■ TASK DESCRIPTION
Each line of the records has to be copied exactly, though the pictures must be left out.

■ INPUT DATA
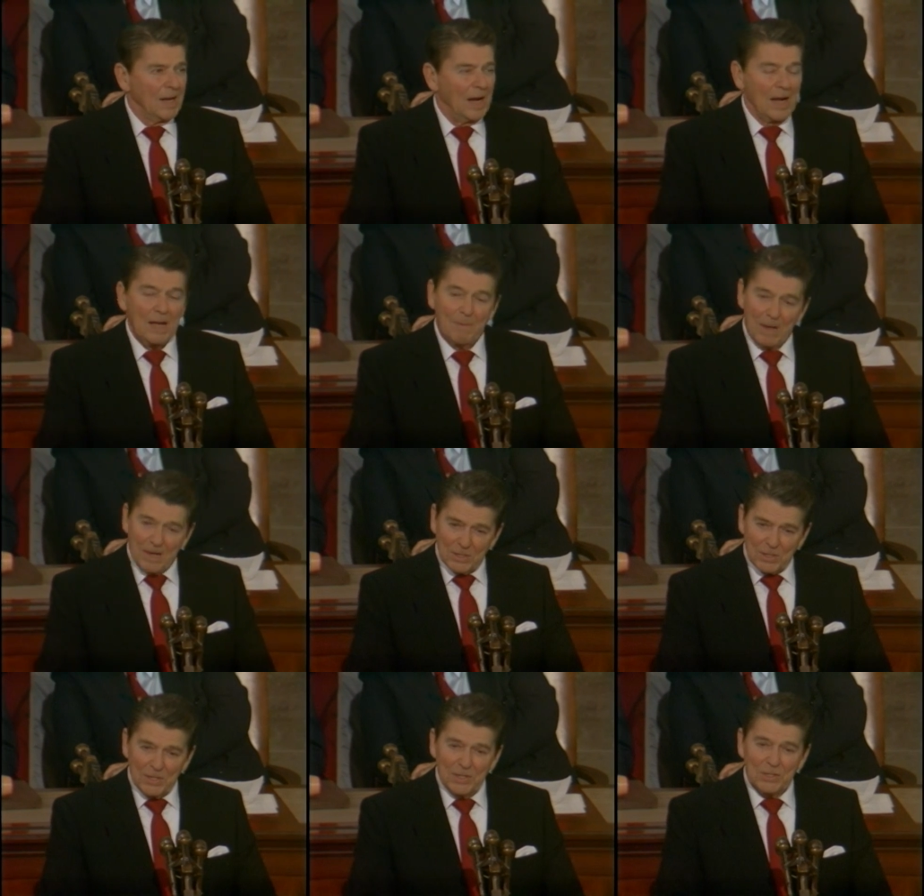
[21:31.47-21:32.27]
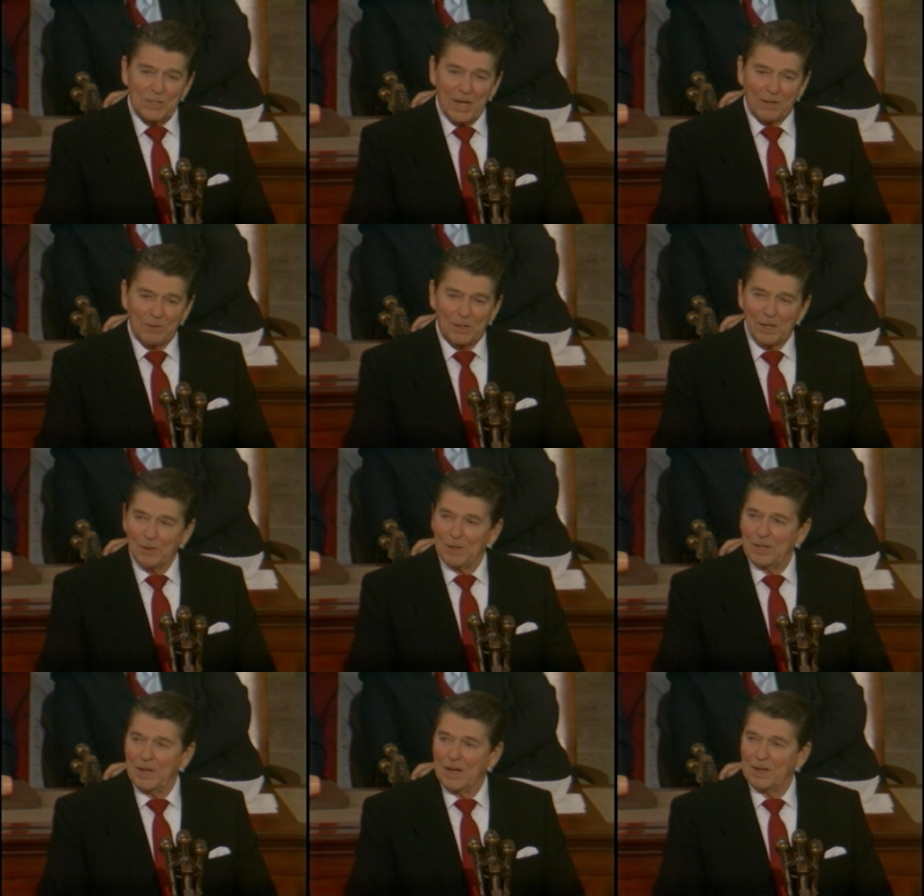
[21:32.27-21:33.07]
I am asking
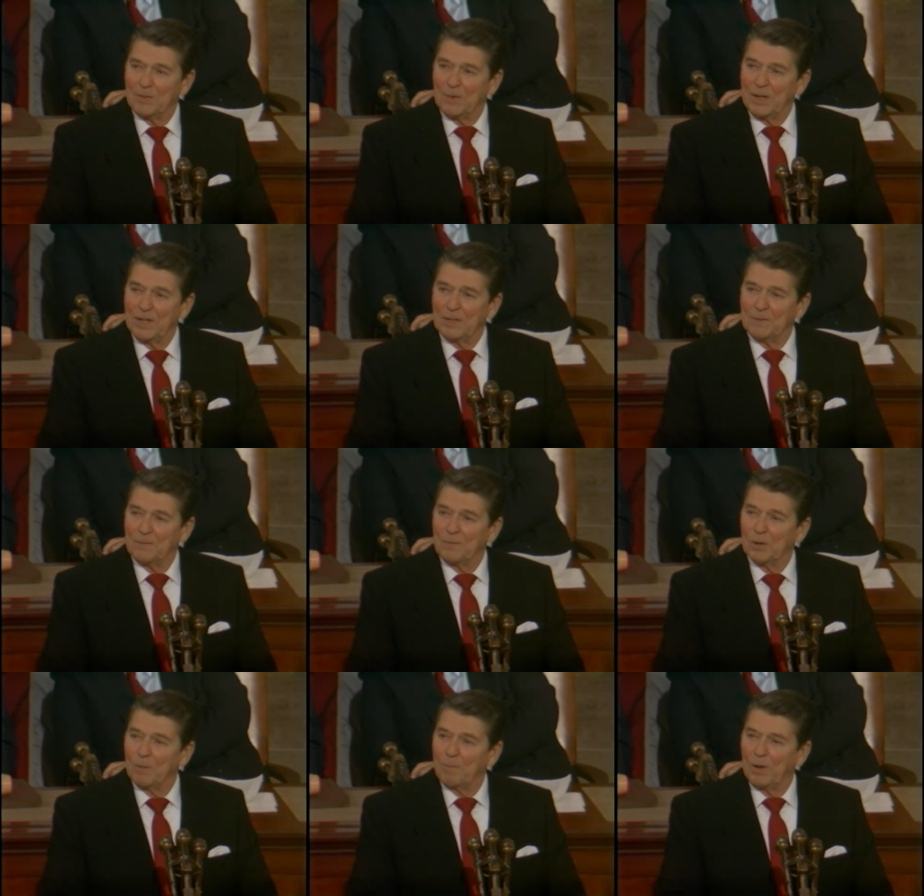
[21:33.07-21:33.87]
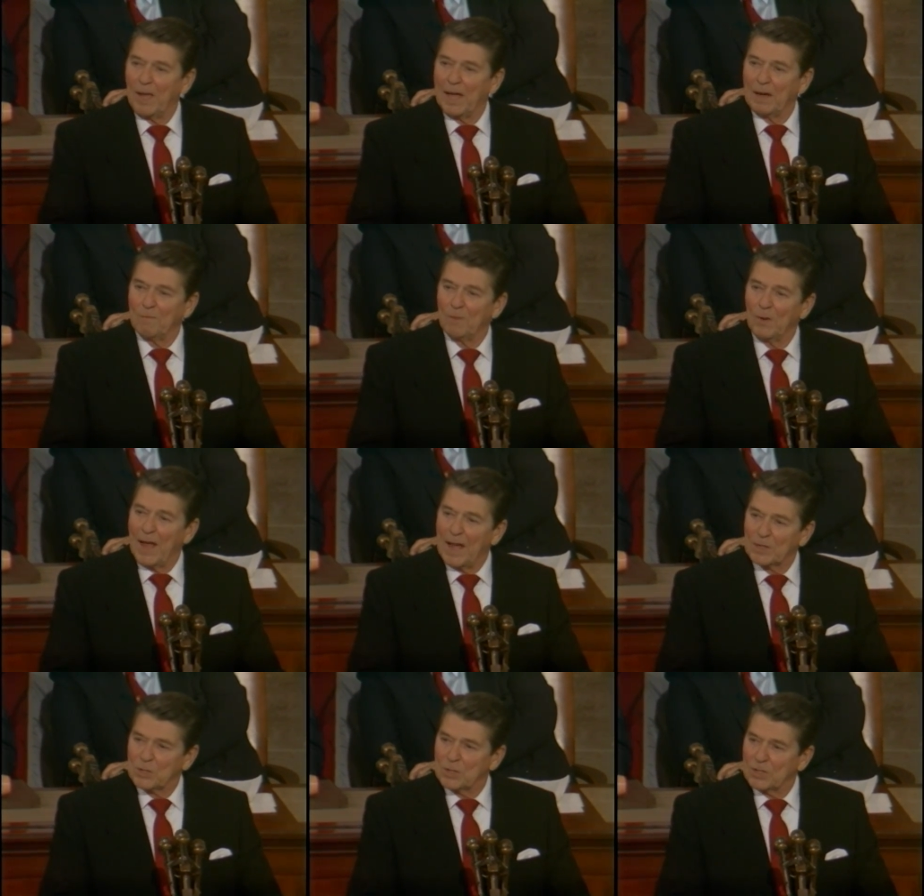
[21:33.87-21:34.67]
Secretary Don Regan for a plan for
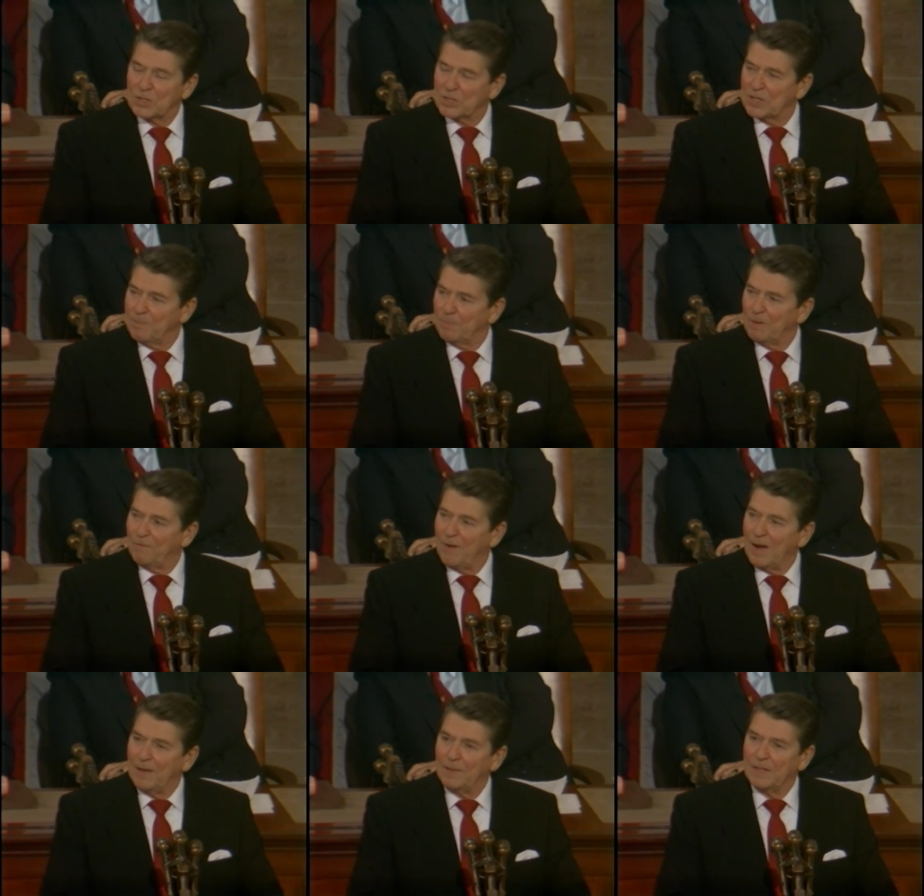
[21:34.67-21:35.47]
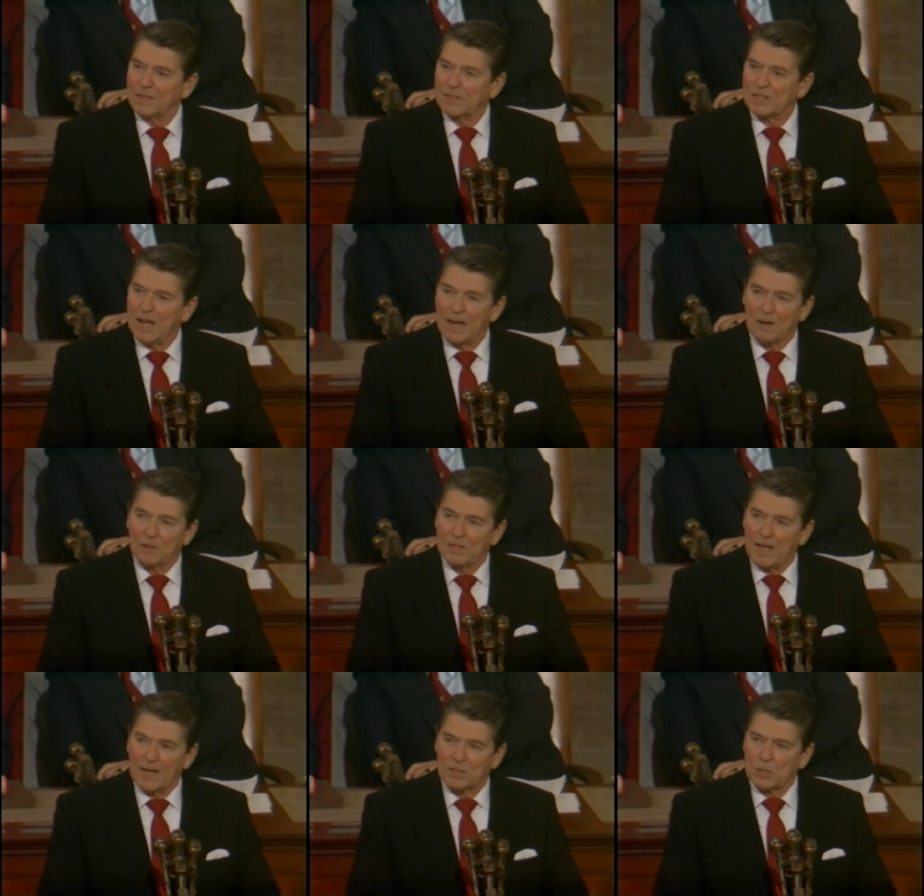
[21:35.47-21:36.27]
action to simplify the entire
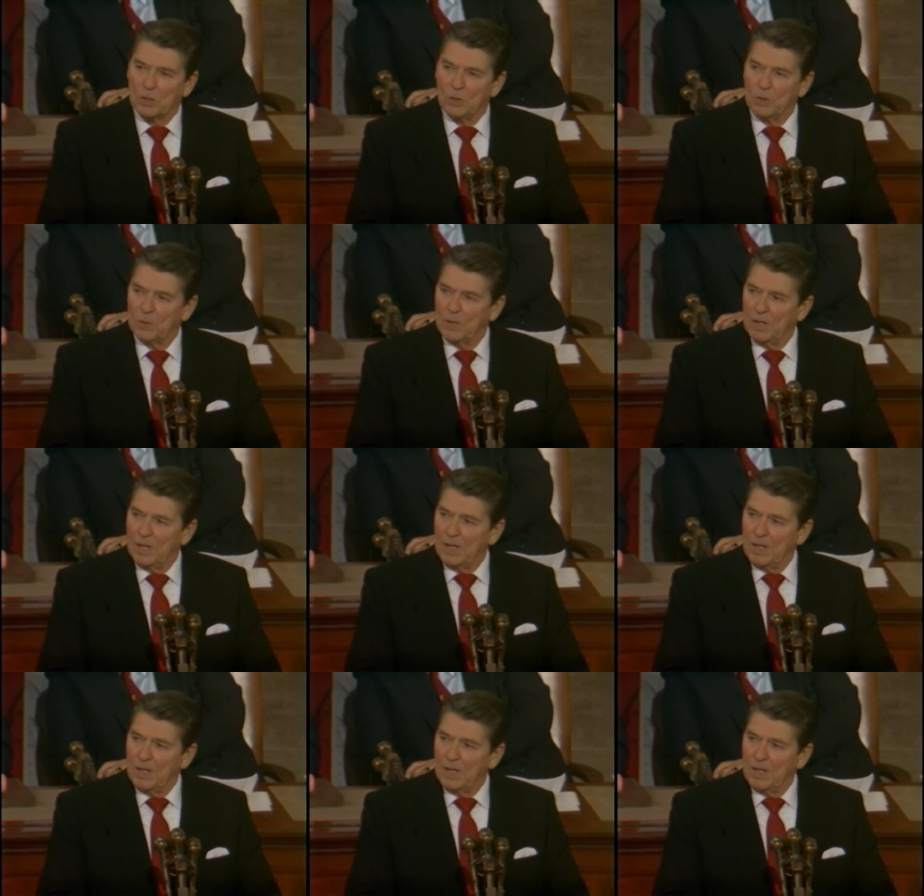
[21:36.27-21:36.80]
tax code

■ EXERCISE RESULT
[21:31.47-21:32.27]
[21:32.27-21:33.07]
I am asking
[21:33.07-21:33.87]
[21:33.87-21:34.67]
Secretary Don Regan for a plan for
[21:34.67-21:35.47]
[21:35.47-21:36.27]
action to simplify the entire
[21:36.27-21:36.80]
tax code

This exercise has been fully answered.